The faculty Fulbright committee includes World Languages and Cultures Chair Maria Matz, History Professor Christopher Carlsmith and Philosophy Assistant Teaching Professor Aaron Shepherd.
Preservation and Innovation in Cambodian Dance
Image by Theresa Tha Soun danced the part of the evil sorcerer Krut Sampali for Angkor Dance Troupe's production of "A Khmer Swan Lake" at Merrimack Repertory Theatre.
He will also study Cambodians’ efforts to preserve traditional Khmer dance at a time when fewer and fewer students are willing to undergo years of rigorous classical training – with the result that traditional dance is in danger of transforming from an integral part of the culture to mere entertainment for tourists.
“Its interpretation and integrity have been challenged by modernity” and commercialization, he says.
At the same time, Soun says, Cambodian dancers who fled to other countries have too often been rigid in their attempts to preserve the classical dance forms without allowing room for innovation.
He wants to start building a bridge between the diaspora and Cambodian dancers, collaborating with them on a public performance there.
“I’m going to see if we can find ways to push dance beyond this idea of ‘contemporary’ versus ‘preservation,’” he says.
Soun found out he had received the fellowship last month during a 20-show run at the Merrimack Repertory Theatre of Angkor Dance Troupe’s “A Khmer Swan Lake.” The performance merged classical Cambodian dance, music and mythology with Tchaikovsky’s score and the Western ballet’s plot.
That production took two years to realize, with Soun playing a key role in recruiting dancers and musicians from across the U.S. diaspora.
Soun, who danced the part of the evil sorcerer, says the production is one model for how Khmer classical dance can innovate and evolve organically while still preserving its place at the center of Cambodian culture.
“‘A Khmer Swan Lake’ is … not just a reflection of our history, but a radical creation that lives in its time,” Soun says.
His sponsors in Cambodia are the Royal University of Art’s Department of Choreographic Arts and the Bophana Center, a digital archive. Both are in Phnom Peng, the capital.
Adaptation in Fish Microbiomes
DeSouza, left, with Biology Assistant Professor Sarah Gignoux-Wolfsohn and other members of her lab on a dive boat.
Image by Courtesy
“We’re trying to figure out what different microbes help corals accomplish,” says DeSouza, who obtained her research scuba diving license through UMass Lowell. “We sample corals pre-disease, post-disease and through marine heat waves … to see how they adapt to be more resilient.”
For her Fulbright, under the sponsorship of researchers at the Laboratory for Ecophysiology and Molecular Evolution at the Brazilian National Institute for Amazonian Research in Manaus, DeSouza will compare the microbiomes of a freshwater fish species, the dwarf cichlid, in two different rivers that feed into the Amazon.

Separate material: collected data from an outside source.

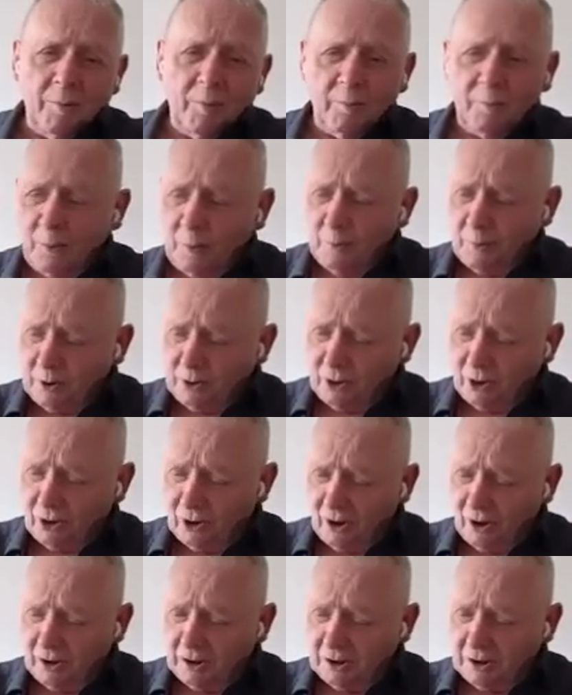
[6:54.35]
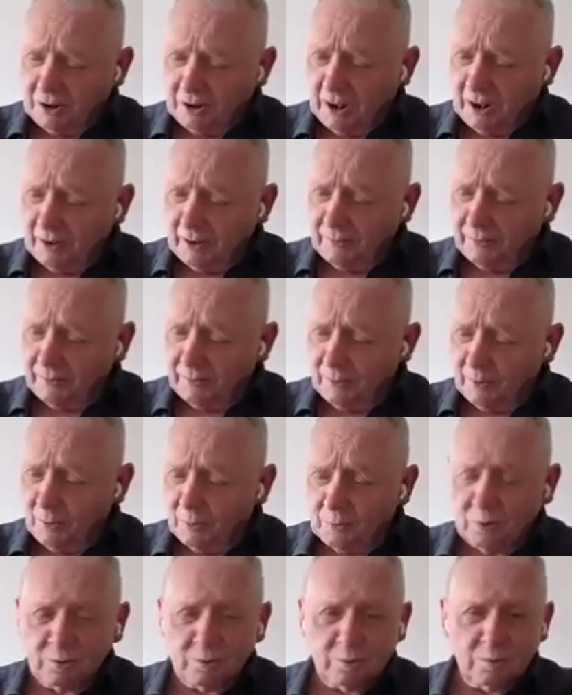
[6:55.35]
for which I can have
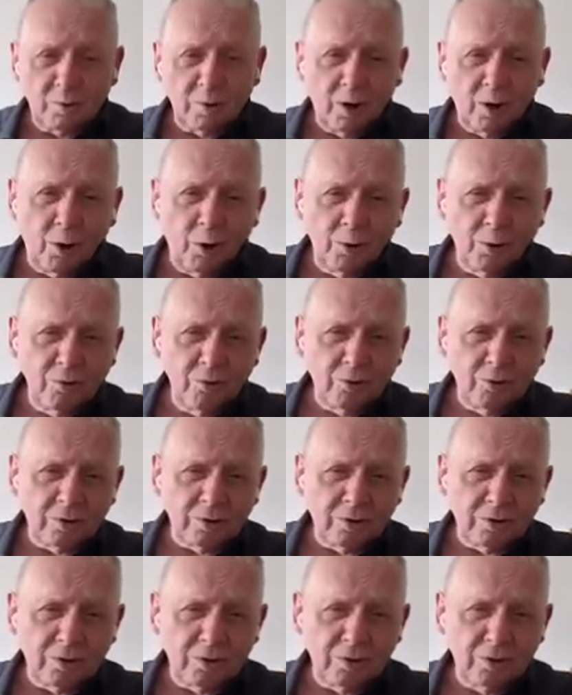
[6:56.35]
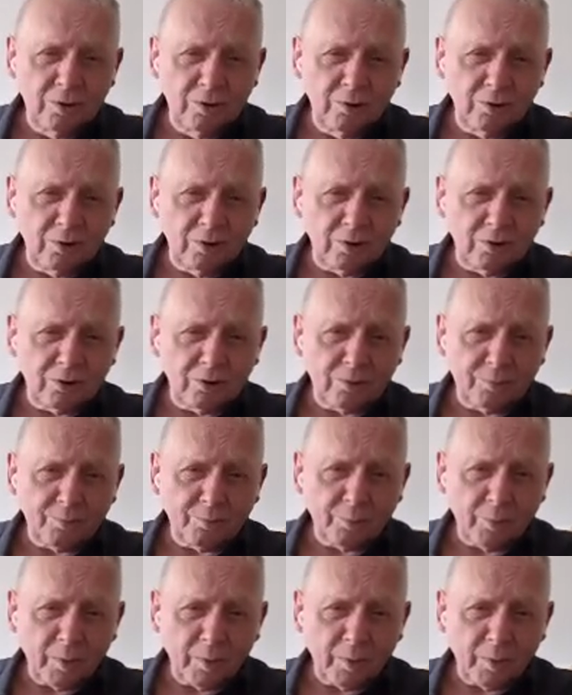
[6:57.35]
up to 100 users.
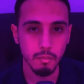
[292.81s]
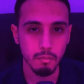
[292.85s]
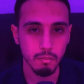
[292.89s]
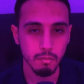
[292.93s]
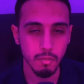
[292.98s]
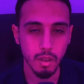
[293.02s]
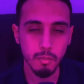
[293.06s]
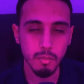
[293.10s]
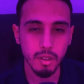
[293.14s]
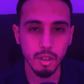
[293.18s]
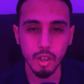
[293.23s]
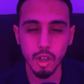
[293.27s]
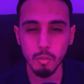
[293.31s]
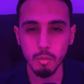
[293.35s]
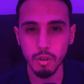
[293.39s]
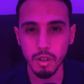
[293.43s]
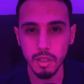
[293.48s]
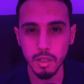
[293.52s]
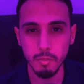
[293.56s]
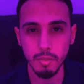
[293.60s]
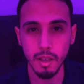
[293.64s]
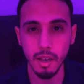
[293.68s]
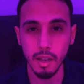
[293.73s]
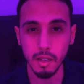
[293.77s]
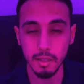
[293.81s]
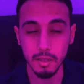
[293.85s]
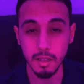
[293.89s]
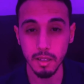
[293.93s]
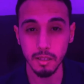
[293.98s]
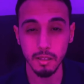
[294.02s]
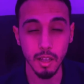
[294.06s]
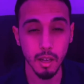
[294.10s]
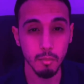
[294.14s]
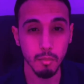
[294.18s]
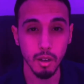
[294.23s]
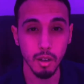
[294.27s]
Maybe the community behind
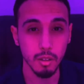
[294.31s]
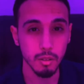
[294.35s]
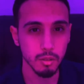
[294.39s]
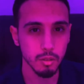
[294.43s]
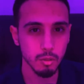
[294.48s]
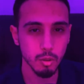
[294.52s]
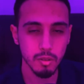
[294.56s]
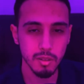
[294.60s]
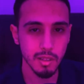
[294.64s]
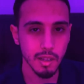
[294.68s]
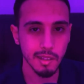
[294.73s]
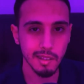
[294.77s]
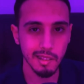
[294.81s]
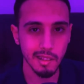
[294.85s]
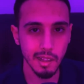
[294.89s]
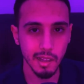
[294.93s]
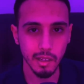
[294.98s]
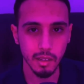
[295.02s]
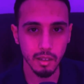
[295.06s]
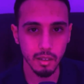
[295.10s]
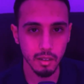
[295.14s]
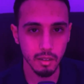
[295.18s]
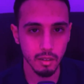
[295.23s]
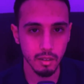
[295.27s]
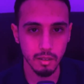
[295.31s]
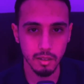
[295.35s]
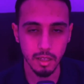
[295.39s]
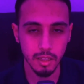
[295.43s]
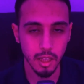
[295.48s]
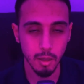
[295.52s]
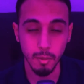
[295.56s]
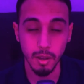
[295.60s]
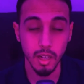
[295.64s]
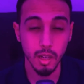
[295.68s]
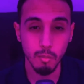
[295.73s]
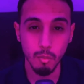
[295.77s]
Saitama does not like
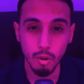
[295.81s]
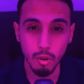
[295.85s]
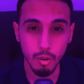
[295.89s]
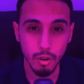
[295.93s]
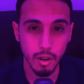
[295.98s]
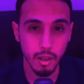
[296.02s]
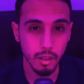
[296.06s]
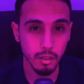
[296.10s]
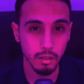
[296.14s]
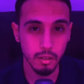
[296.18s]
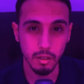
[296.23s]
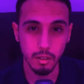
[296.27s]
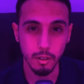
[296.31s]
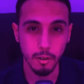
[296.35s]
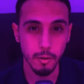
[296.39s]
Saitama anymore, and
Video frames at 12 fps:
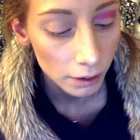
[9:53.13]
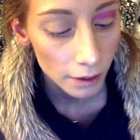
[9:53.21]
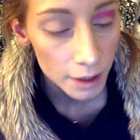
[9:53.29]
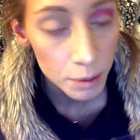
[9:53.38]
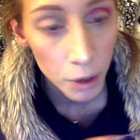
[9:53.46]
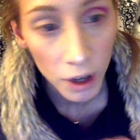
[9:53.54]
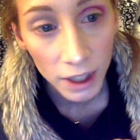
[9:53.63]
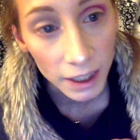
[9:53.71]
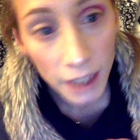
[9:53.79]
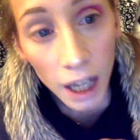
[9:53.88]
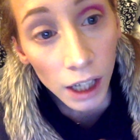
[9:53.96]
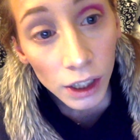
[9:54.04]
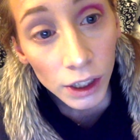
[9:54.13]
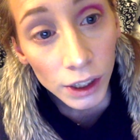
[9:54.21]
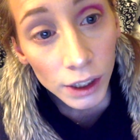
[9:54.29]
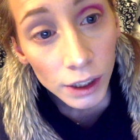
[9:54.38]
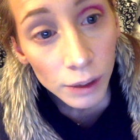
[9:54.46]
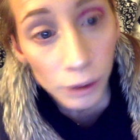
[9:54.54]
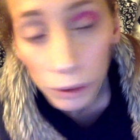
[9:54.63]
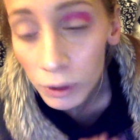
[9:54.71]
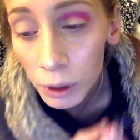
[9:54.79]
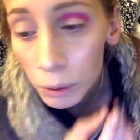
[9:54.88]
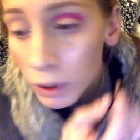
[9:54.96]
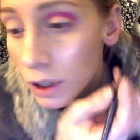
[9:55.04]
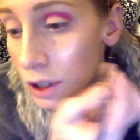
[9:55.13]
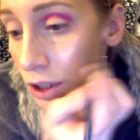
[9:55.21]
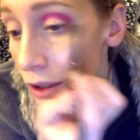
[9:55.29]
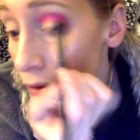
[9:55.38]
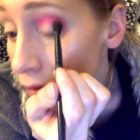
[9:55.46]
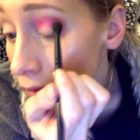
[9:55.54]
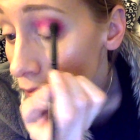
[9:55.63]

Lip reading: sparkly color if you really wanted to.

Some dwarf cichlids live in the Solimões River, which is shallow and muddy. Others live in the Rio Negro, a “black water” river that is deeper, clearer and more acidic, she says. She hopes to learn how their microbiomes differ and help them adapt to such dissimilar environments.

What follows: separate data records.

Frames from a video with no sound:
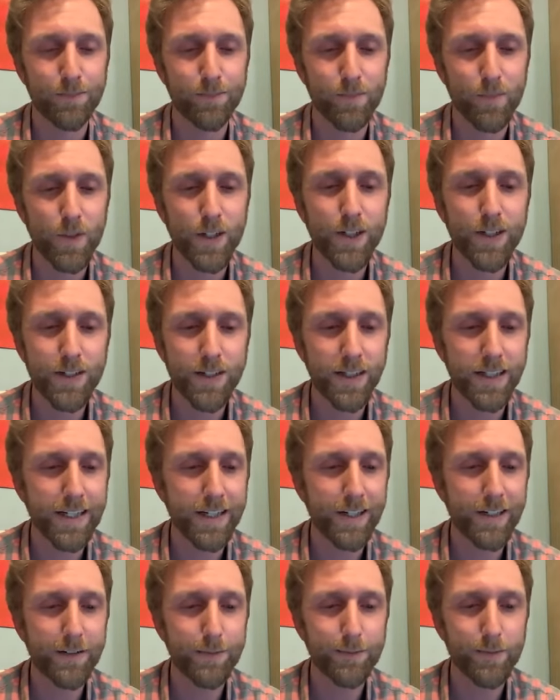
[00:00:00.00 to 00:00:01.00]
Years
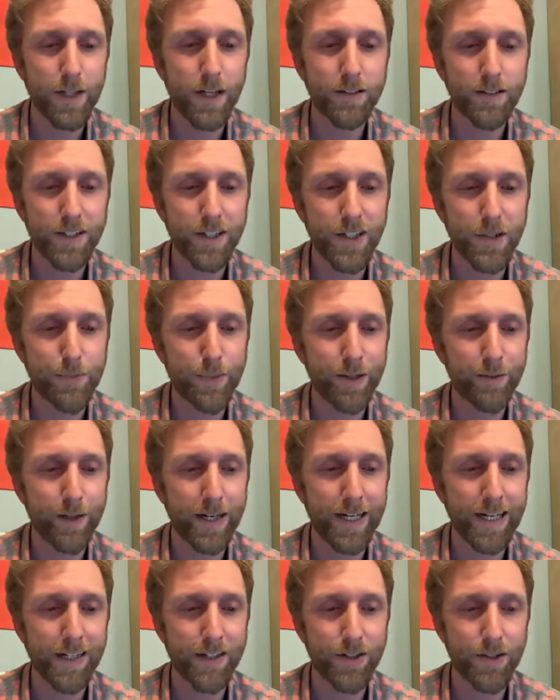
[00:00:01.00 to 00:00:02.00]
later, I'll teach my
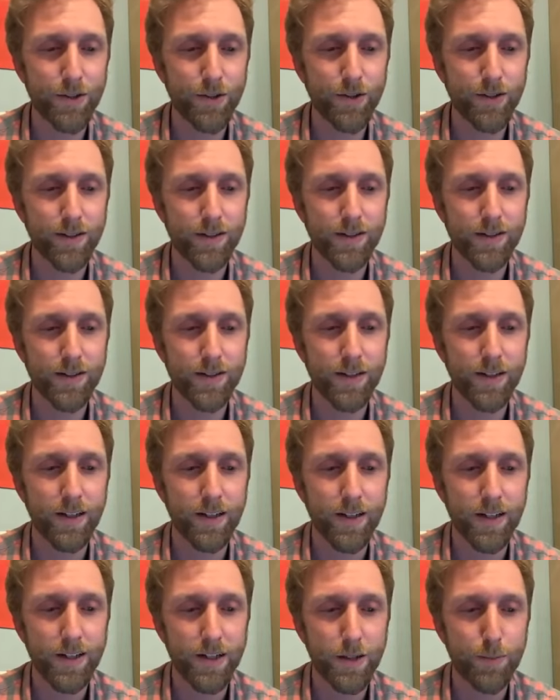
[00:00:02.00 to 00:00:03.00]
writing students
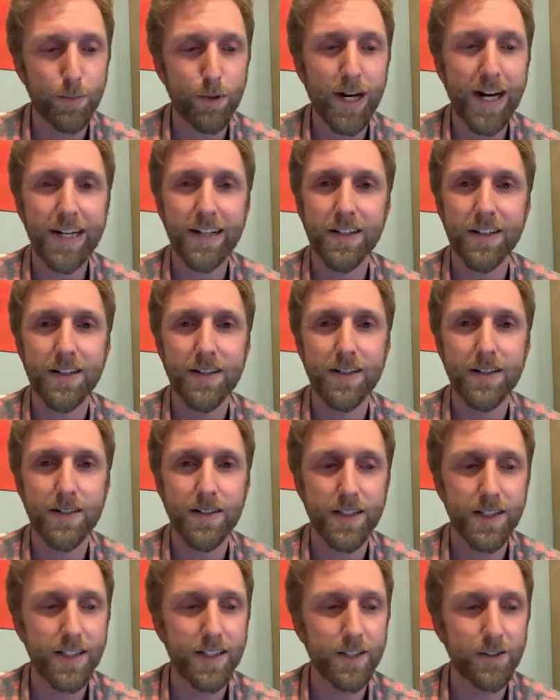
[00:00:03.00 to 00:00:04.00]
to practice
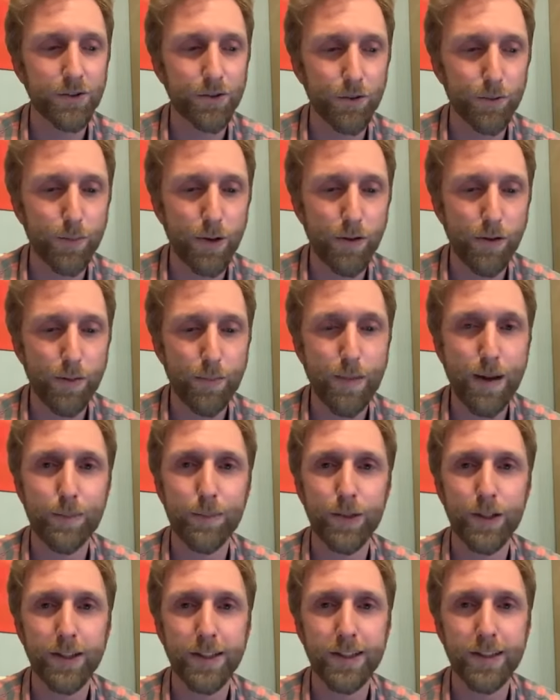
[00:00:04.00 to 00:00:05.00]
seeing through both
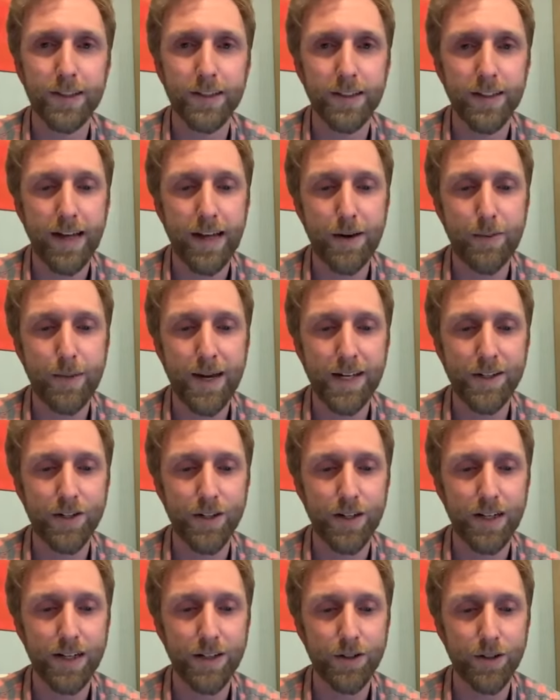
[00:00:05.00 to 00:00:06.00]
memory and
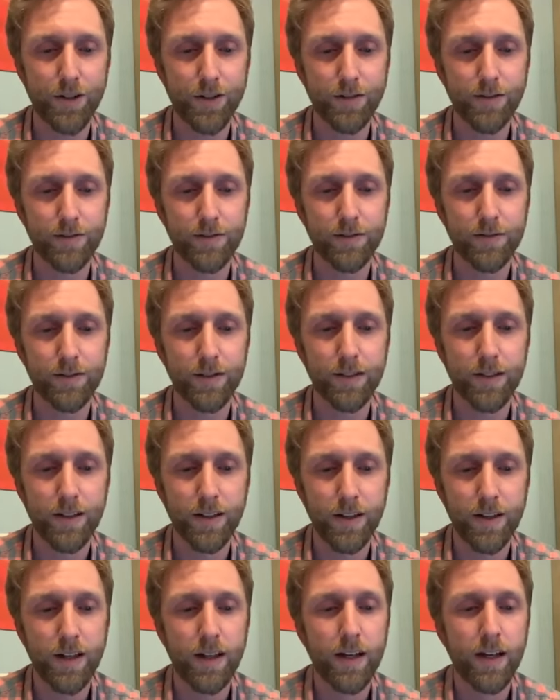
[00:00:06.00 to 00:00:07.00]
imagination.
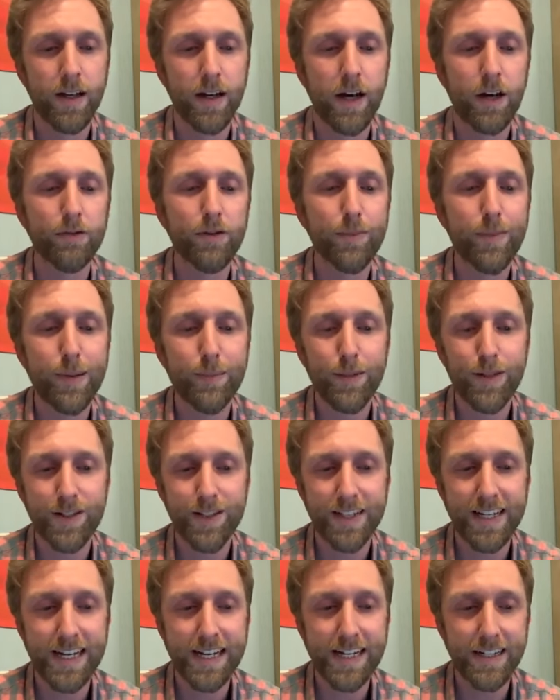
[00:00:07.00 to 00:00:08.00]
I'll remember
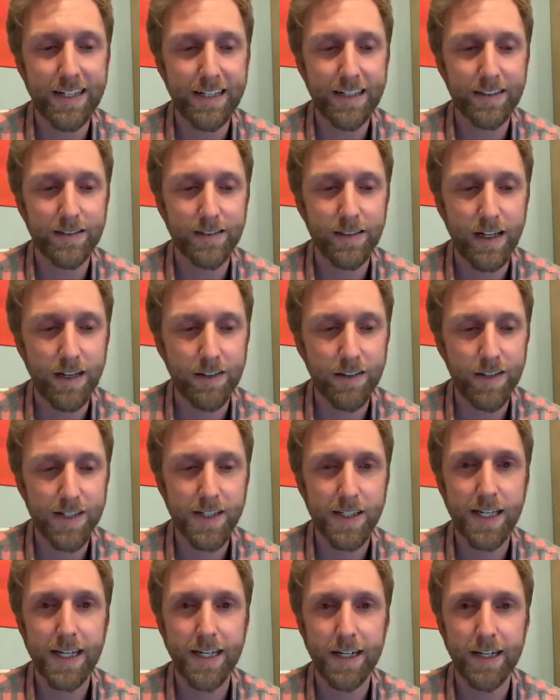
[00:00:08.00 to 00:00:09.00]
standing on the
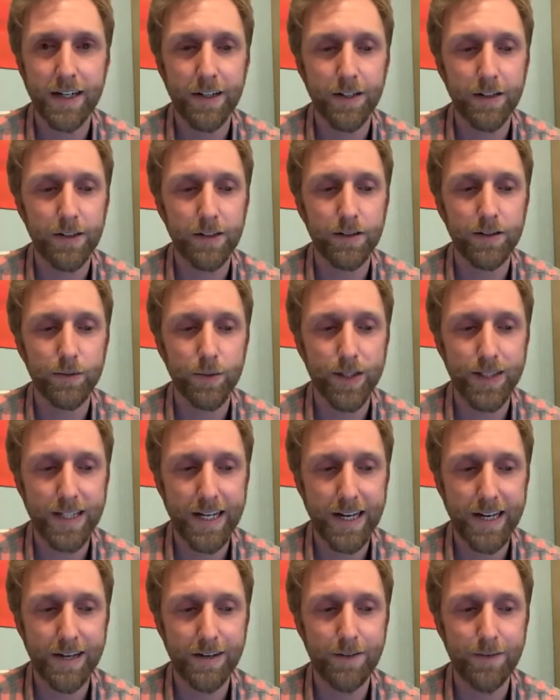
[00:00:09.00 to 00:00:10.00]
sledding hill with
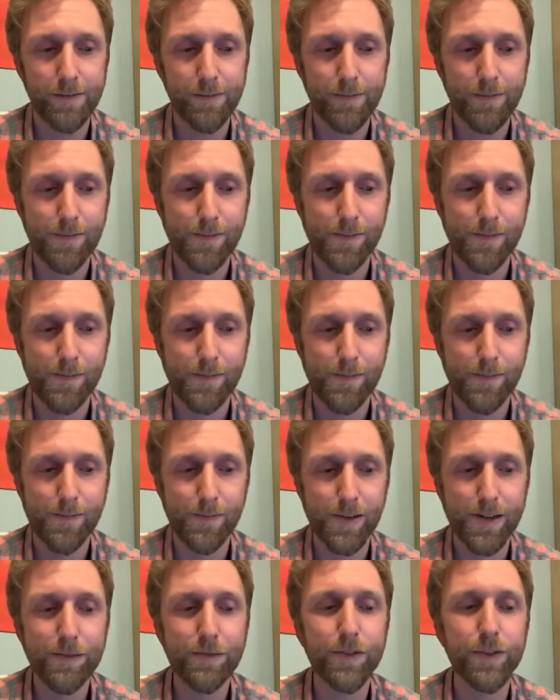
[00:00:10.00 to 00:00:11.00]
Dad.
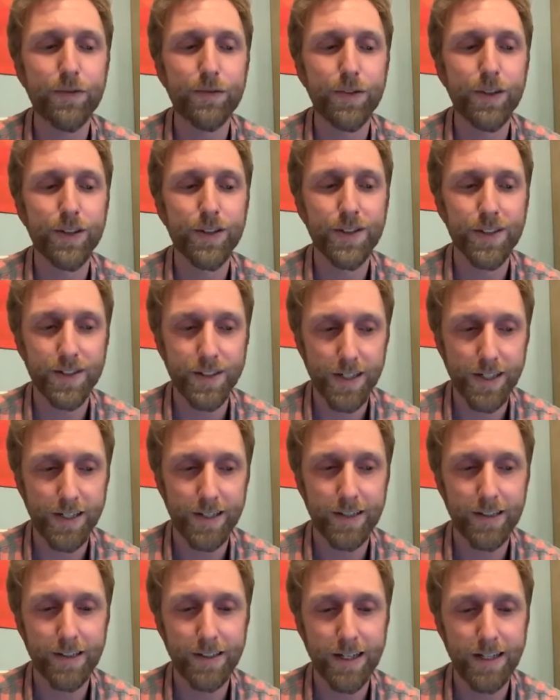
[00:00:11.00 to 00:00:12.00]
If you feel
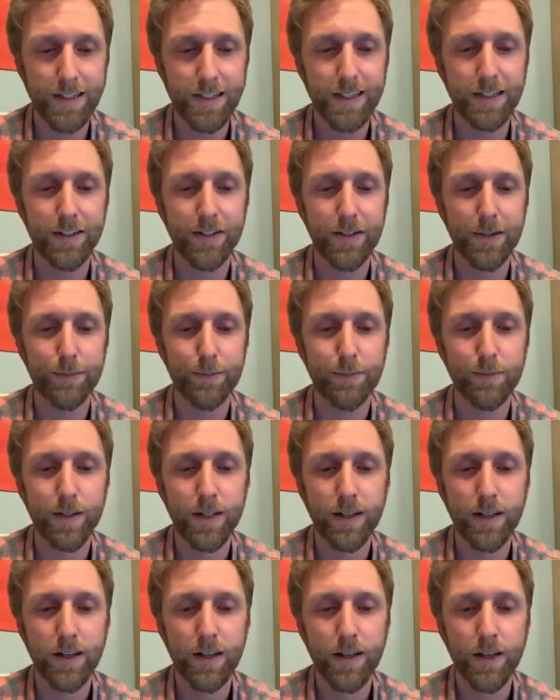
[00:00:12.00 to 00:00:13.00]
stuck, I tell them,
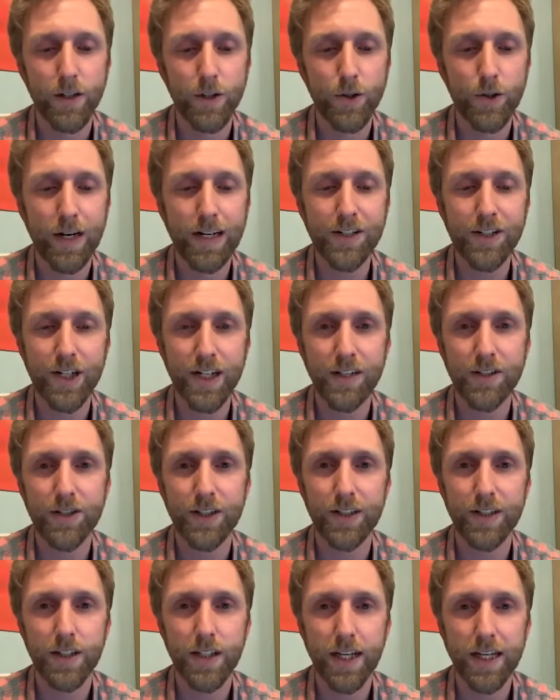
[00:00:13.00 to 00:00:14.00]
try
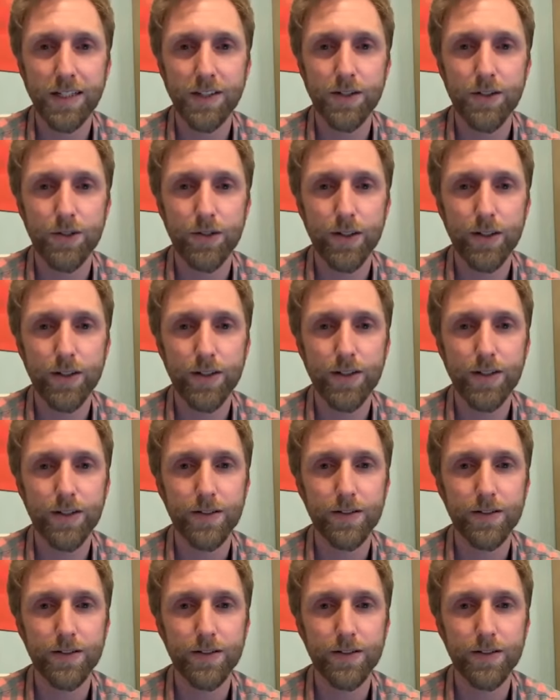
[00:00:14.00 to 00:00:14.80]
changing the light source.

Since submitting her Fulbright application last October, DeSouza has learned that weather experts are predicting a major El Niño event – higher than average ocean temperatures in the Pacific near the equator – that could lead to a heat wave, drought and low river levels in Brazil.
If DeSouza can sample the dwarf cichlids’ microbiomes both before and after the El Niño event, that could add another layer to her research project, she says.
The research is important because, like humans, fish have microbiomes both on their skin and in their digestive tracts, she says.
“It’s a good time to learn how marine and aquatic organisms use their microbiomes to adapt to changes,” she says. “We can use that knowledge to support wildlife in the face of environmental stressors.”